The following agenda would update and apply these tested American maxims of successful public finance (put here in slightly different order):

Instead of taxing income when received by workers and investors, all labor and property income should be taxed when first paid by businesses, governments, or nonprofit foundations, at a single flat rate, with no exclusions or credits (including capital gains and capital consumption allowances). A single credit for “human maintenance,” based solely on family size, would rebate income and payroll taxes up to the poverty level. (Property maintenance costs are already excluded before calculating property income.) Since existing deductions and exclusions are progressively skewed, imposing a flat rate upon a consistent measure of income would leave the distribution of the federal tax burden little changed. This is the bargain: The dominant Republican party faction gives up progressive tax loopholes, and the dominant Democratic party faction gives up progressive tax rates.

Current Social Security, Medicare, and Medicaid benefits should be balanced by current payroll taxes and premiums.

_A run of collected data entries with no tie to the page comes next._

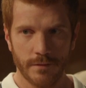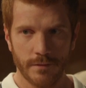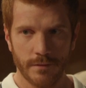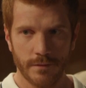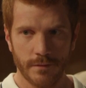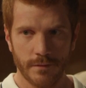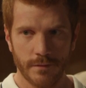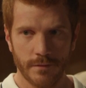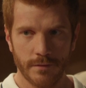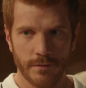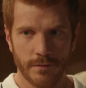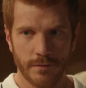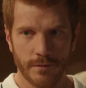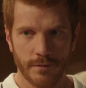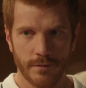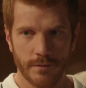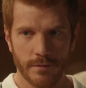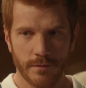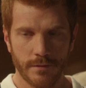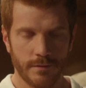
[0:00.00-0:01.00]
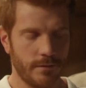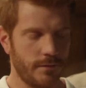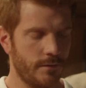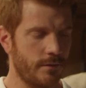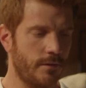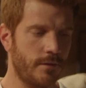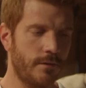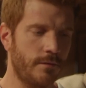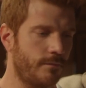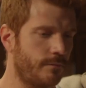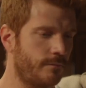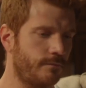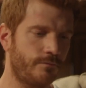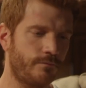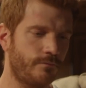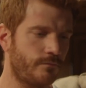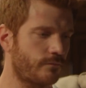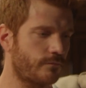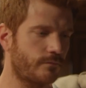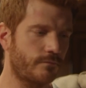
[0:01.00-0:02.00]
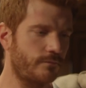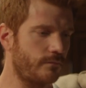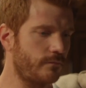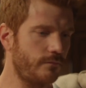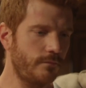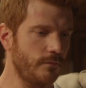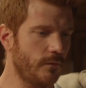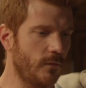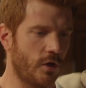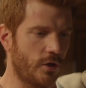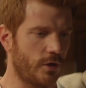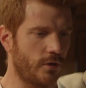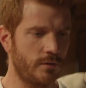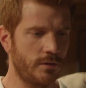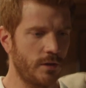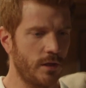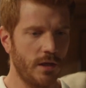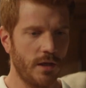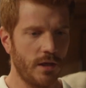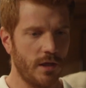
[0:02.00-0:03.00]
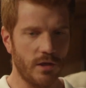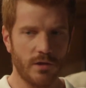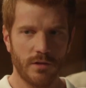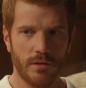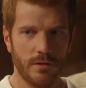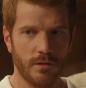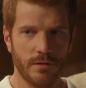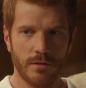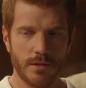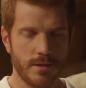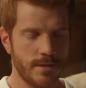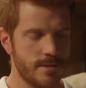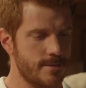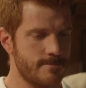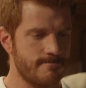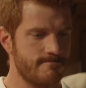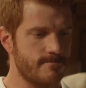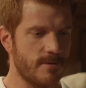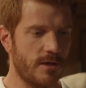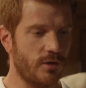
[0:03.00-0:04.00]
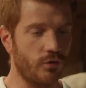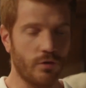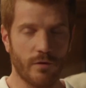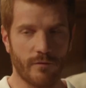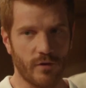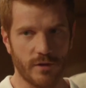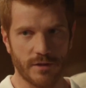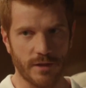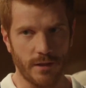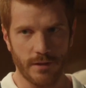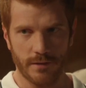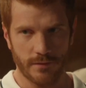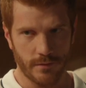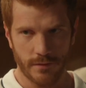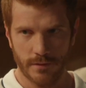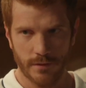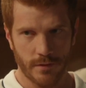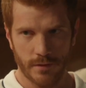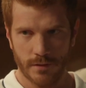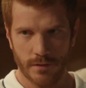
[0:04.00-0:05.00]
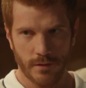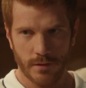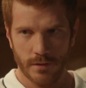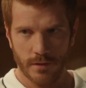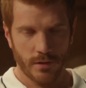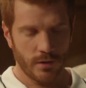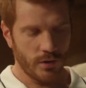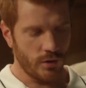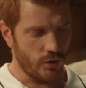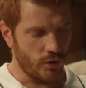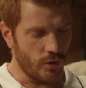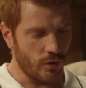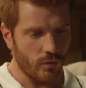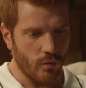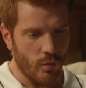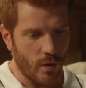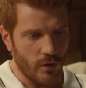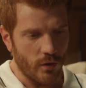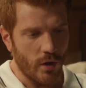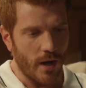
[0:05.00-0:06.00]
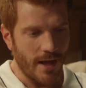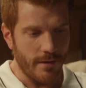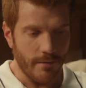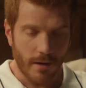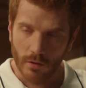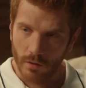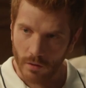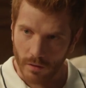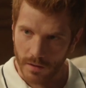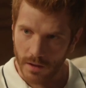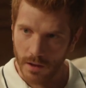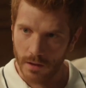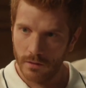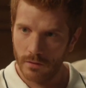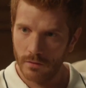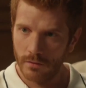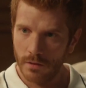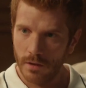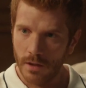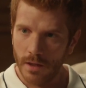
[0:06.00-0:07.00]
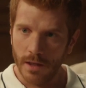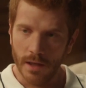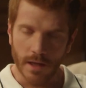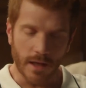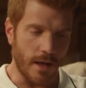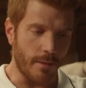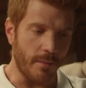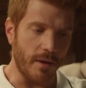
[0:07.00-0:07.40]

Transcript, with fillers: para tener información de primera mano. No, no. Mira que eres miserable. Eso no fue así. Yo, cuando la iba conociendo, ella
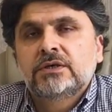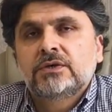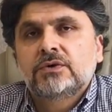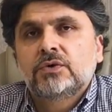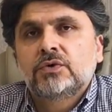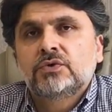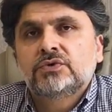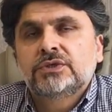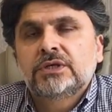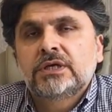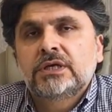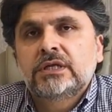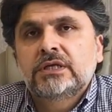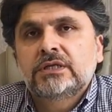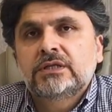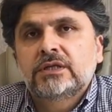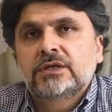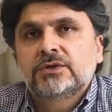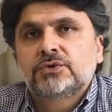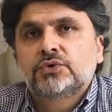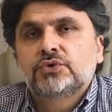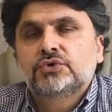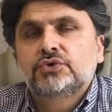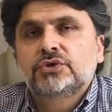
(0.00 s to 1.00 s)

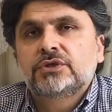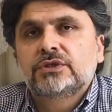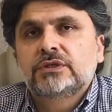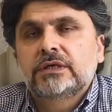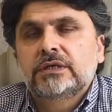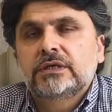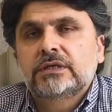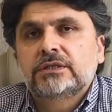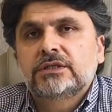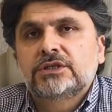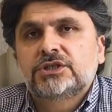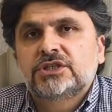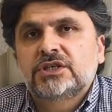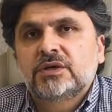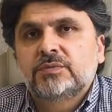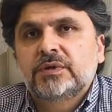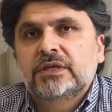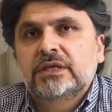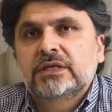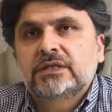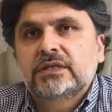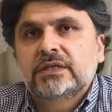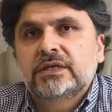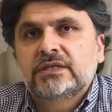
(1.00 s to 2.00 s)
Özellikle küçük e, dış
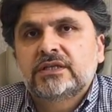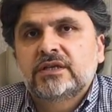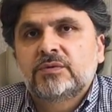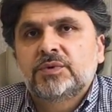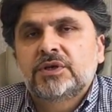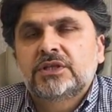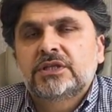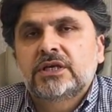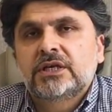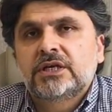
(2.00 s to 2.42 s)
gebeliklerde beta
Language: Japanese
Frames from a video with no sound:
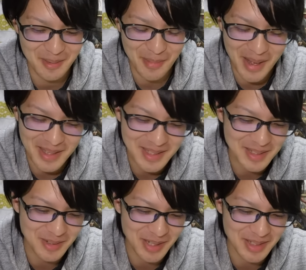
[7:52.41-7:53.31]

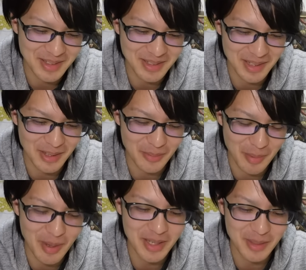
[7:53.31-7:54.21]
バギーはいいんだよ。もう
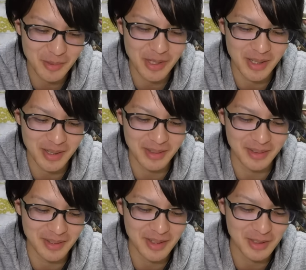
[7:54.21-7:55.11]
バギーもね、
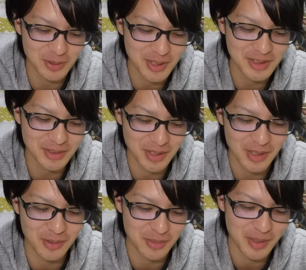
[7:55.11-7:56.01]
結果育っちゃうんで、
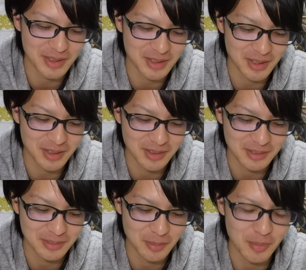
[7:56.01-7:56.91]
ハンコック回ってたら。
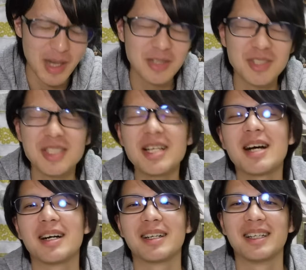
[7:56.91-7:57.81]
もう爆死やん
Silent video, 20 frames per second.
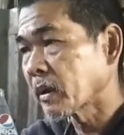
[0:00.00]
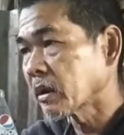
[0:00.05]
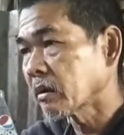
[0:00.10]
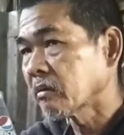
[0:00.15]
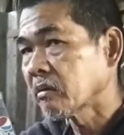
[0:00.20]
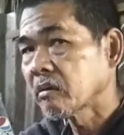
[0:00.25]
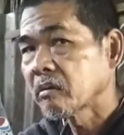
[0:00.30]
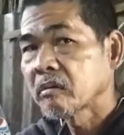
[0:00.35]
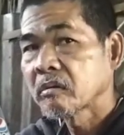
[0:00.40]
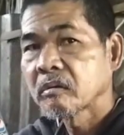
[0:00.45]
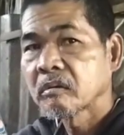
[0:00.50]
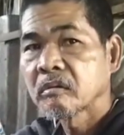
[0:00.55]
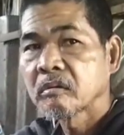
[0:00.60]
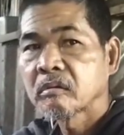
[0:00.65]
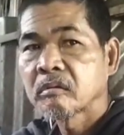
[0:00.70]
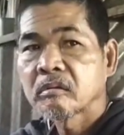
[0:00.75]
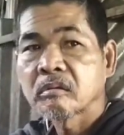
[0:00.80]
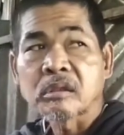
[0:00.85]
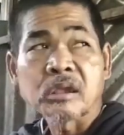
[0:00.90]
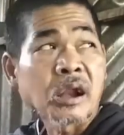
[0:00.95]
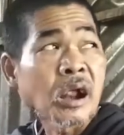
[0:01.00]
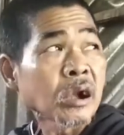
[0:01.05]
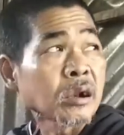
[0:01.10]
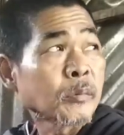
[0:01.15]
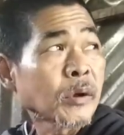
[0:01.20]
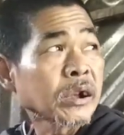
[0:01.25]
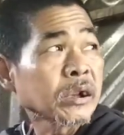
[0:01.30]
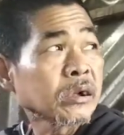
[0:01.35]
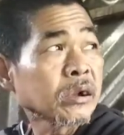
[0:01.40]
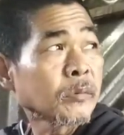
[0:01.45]
gina- Sirara
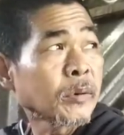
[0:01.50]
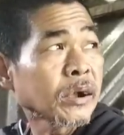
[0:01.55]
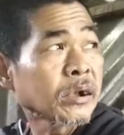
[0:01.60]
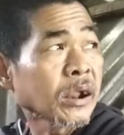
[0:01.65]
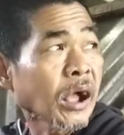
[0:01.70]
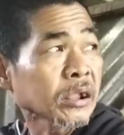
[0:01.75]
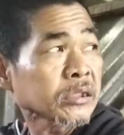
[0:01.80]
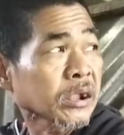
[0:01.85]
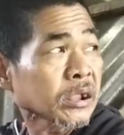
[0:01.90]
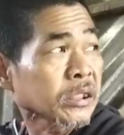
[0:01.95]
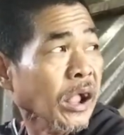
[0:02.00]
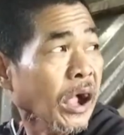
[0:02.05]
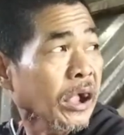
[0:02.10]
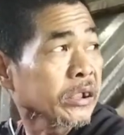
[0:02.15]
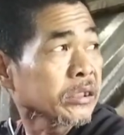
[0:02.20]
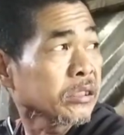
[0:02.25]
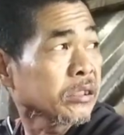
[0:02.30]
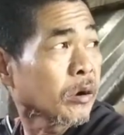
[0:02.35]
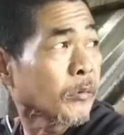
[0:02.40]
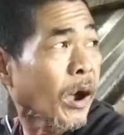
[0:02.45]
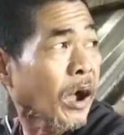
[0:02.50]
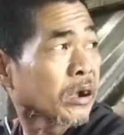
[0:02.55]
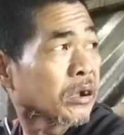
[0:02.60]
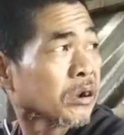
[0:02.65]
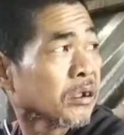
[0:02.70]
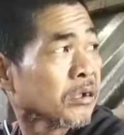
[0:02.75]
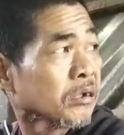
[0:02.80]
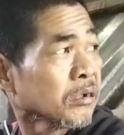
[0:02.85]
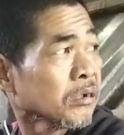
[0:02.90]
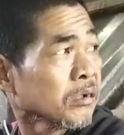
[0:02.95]
ano ano ba rin naman, nasa dait naman.
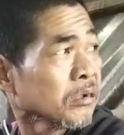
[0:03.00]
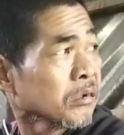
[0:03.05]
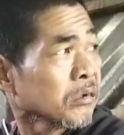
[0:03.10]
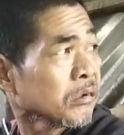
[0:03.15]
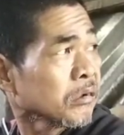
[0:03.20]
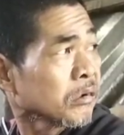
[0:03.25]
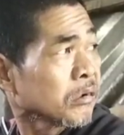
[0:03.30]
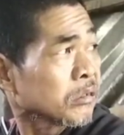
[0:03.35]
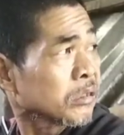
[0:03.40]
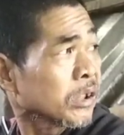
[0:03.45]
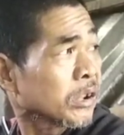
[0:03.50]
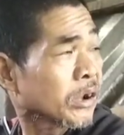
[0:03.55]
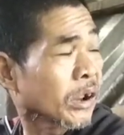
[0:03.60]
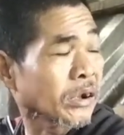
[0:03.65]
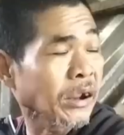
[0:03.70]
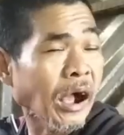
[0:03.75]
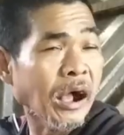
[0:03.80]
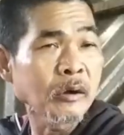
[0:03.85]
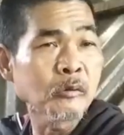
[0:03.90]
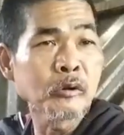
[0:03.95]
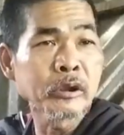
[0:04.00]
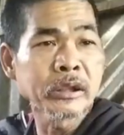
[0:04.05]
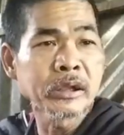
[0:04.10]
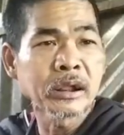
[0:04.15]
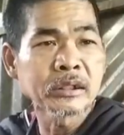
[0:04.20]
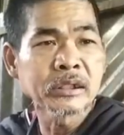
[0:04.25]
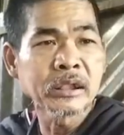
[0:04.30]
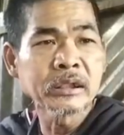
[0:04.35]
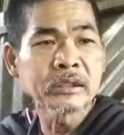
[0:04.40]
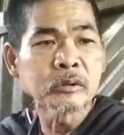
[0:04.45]
Hindi na Okay.
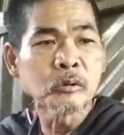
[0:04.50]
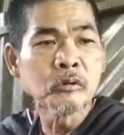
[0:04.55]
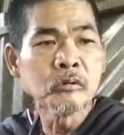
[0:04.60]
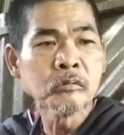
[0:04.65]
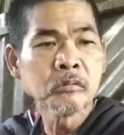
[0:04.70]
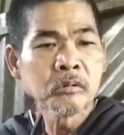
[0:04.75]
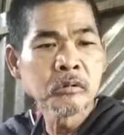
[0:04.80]
na dito.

But if prospective Social Security deficits continue, because of a shrinking workforce and fertility rate (from 2.5 children per woman in 1971 to 1.9 now), benefits should be made proportional not only to a worker’s past contributions but also to the number of children each worker has raised.

Unemployment insurance–which added about 2 percentage points to the unemployment rate when it was extended to as many as 99 weeks–should be restored to its original 26-week limit, which should cause a sharp fall in the unemployment rate to below 6 percent.

Automatic open-ended financing of federal deficits by the Federal Reserve and foreign central banks should be ended by defining the dollar again as a weight of gold while refunding existing official dollar and other official foreign currency reserves, much as Alexander Hamilton refunded the massive Revolutionary War debt.

We close with a prediction: President Obama will have succeeded, and any candidate of either party contending for the presidency in 2016 will succeed or fail, in precise proportion to his adherence to these classic and successful principles of American public finance.

Lewis E. Lehrman, senior partner of L.E. Lehrman & Co, and John D. Mueller, Lehrman Institute fellow in economics at the Ethics and Public Policy Center, are principals of the financial market consulting firm LBMC LLC.